Tag: Spark

Set up Jupyter + Spark on MAC

Migrating from the Linux operative system to a curated MAC-OS could be tricky, especially if you are a developer. In this post, we will address how to set up your computer to use Spark and Jupyter Notebook with the M1 chip.

1. Install Homebrew

Homebrew is The Missing Package Manager for MacOS. Homebrew installs the stuff you need that Apple (or your Linux system) didn’t. It also installs packages to their own directory and then symlinks their files into /usr/local (on macOS Intel).

To install it, just download it through curl and run the installation script:

/bin/bash -c "$(curl -fsSL https://raw.githubusercontent.com/Homebrew/install/HEAD/install.sh)"

Once the process is done, make sure the brew command is added to your PATH by executing these two lines:

# This would add brew command to the PATH every time you open a shell
echo 'eval "$(/opt/homebrew/bin/brew shellenv)"' >> ~/.zprofile
eval "$(/opt/homebrew/bin/brew shellenv)"

2. Install JAVA

Apache Spark uses the JVM to execute the tasks, so we would need a compatible Java Version to run the notebooks with a distributed engine.

You can install Java through brew:

brew install openjdk@8
Getting the right version of Java for MACOS with an M1 chip

If brew installation does not work for your MAC, we recommend using Azul’s Zulu OpenJDK v1.8.

You can find it on the downloads page, by scrolling down to the bottom of the website. Notice the filters that we applied in the link: Java 8, macOS, ARM 64-bit, JDK.

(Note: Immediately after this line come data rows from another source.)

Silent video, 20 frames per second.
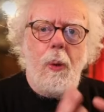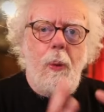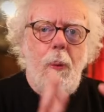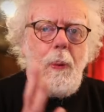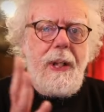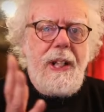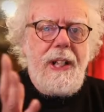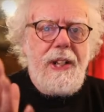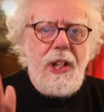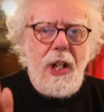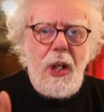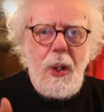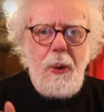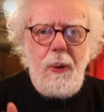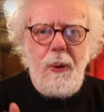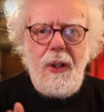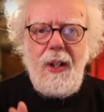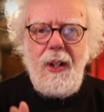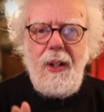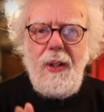We
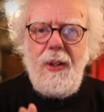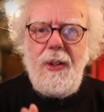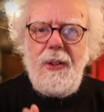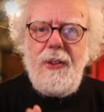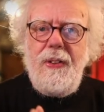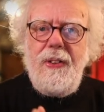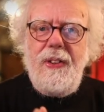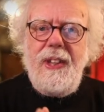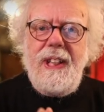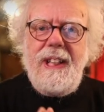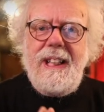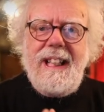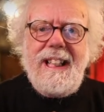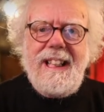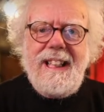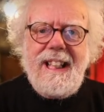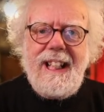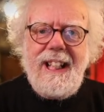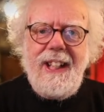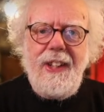know a lot of the
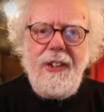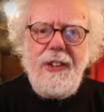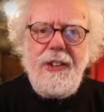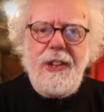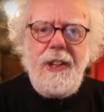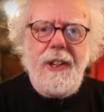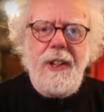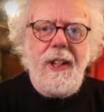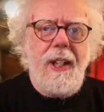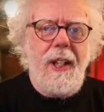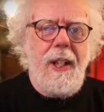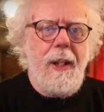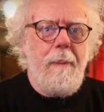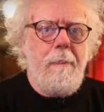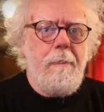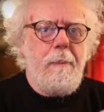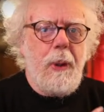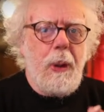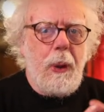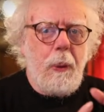details,
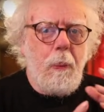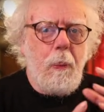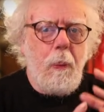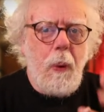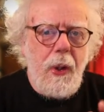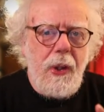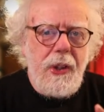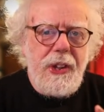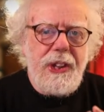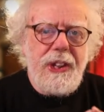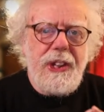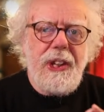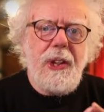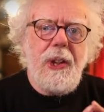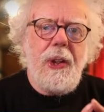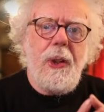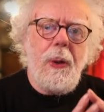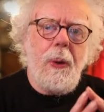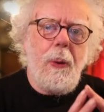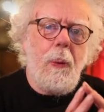but was
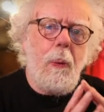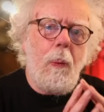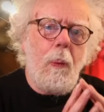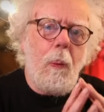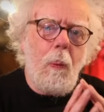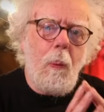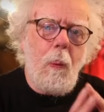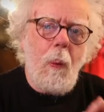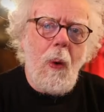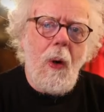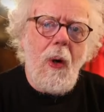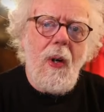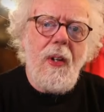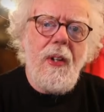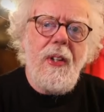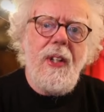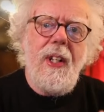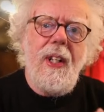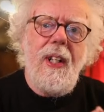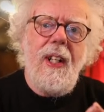there
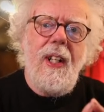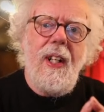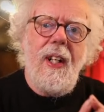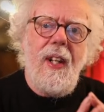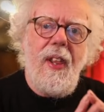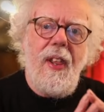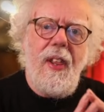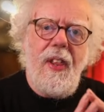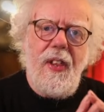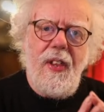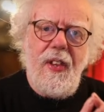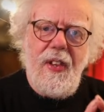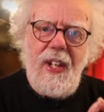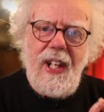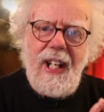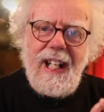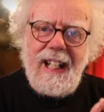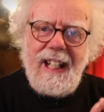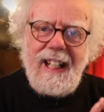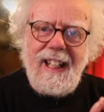one
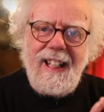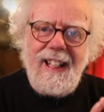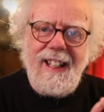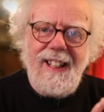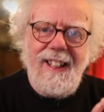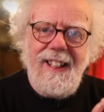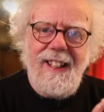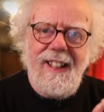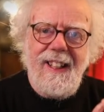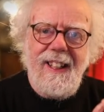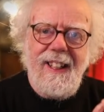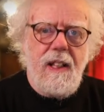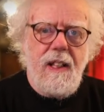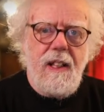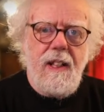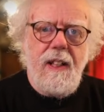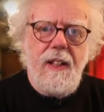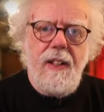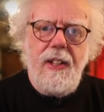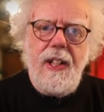thing
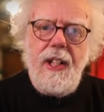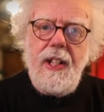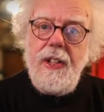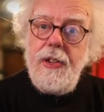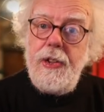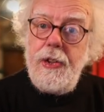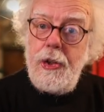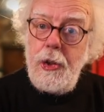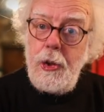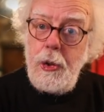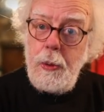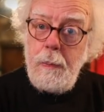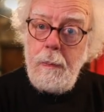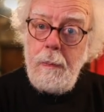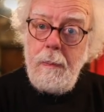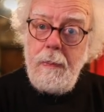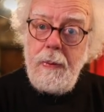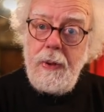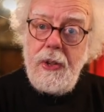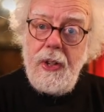that
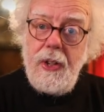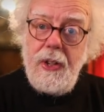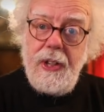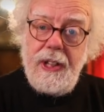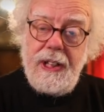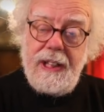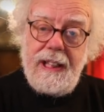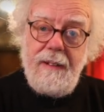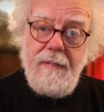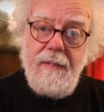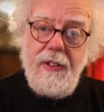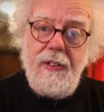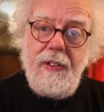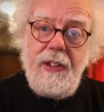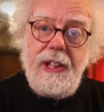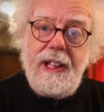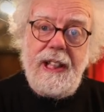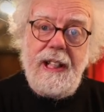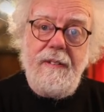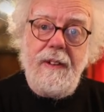doomed the
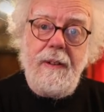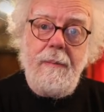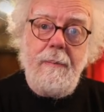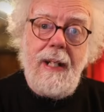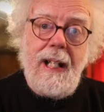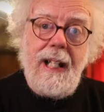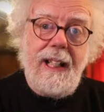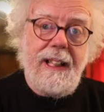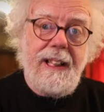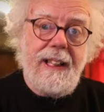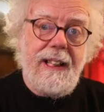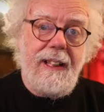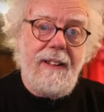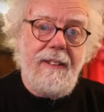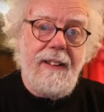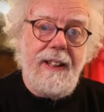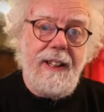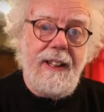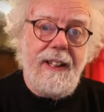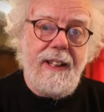737 MAX
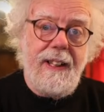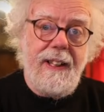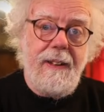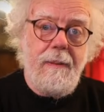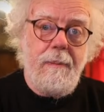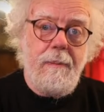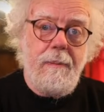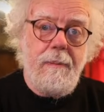series?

  • Download JDK. You can retrieve either .dmg package, .zip or .tar.gz

wget "https://cdn.azul.com/zulu/bin/zulu8.64.0.19-ca-jdk8.0.345-macosx_aarch64.tar.gz"
tar -xvf zulu8.64.0.19-ca-jdk8.0.345-macosx_aarch64.tar.gz
  • Define JAVA_HOME environment variable as the path to JDK folder in .zprofile
echo "export JAVA_HOME=$PWD/zulu8.64.0.19-ca-jdk8.0.345-macosx_aarch64.tar.gz" >> ~/.zprofile
  • Add JAVA_HOME to PATH
export PATH=$PATH:$JAVA_HOME

3. Install Python and Scala

Jupyter Notebook gives you the possibility of using it with two different languages: Python and Scala. Though the Python console is more widely used, Apache Spark has a Scala API that covers all of the use cases.

To install Scala and Python interpreters, run the following commands with brew:

brew install python && brew install scala

4. Install Pyspark

There are multiple ways of installing and using Spark on a MAC.

  • Install with pip
pip install pyspark

#Or an specific version
pip install pyspark=3.1.2

Using the Hadoop Version

# Available versions are 2.7 and 3.2
PYSPARK_HADOOP_VERSION=2.7 pip install pyspark
  • Install with Conda. Conda is an open-source package management and environmental management system which is a part of the Anaconda  distribution. It is language agnostic and can replace both pip and virtualenv.
conda install pyspark

Note that **PySpark at Conda is not necessarily synced with PySpark** release cycle because it is maintained by the community separately.

To download a specific version (that is available on the Anaconda repositories):

conda install pyspark=3.1.2 -y
  • Download the binaries and set up environment variables.

    If none of the alternatives above is suitable for your distribution, you can always check the Apache Spark download pages, decompress the files, and set up environment variables to run pyspark from the terminal.

# Download version 3.1.2
wget https://dlcdn.apache.org/spark/spark-3.1.2/spark-3.1.2-bin-hadoop3.2.tgz
tar -xvf spark-3.1.2-bin-hadoop3.2.tgz

Make sure the environment variables are correctly set up.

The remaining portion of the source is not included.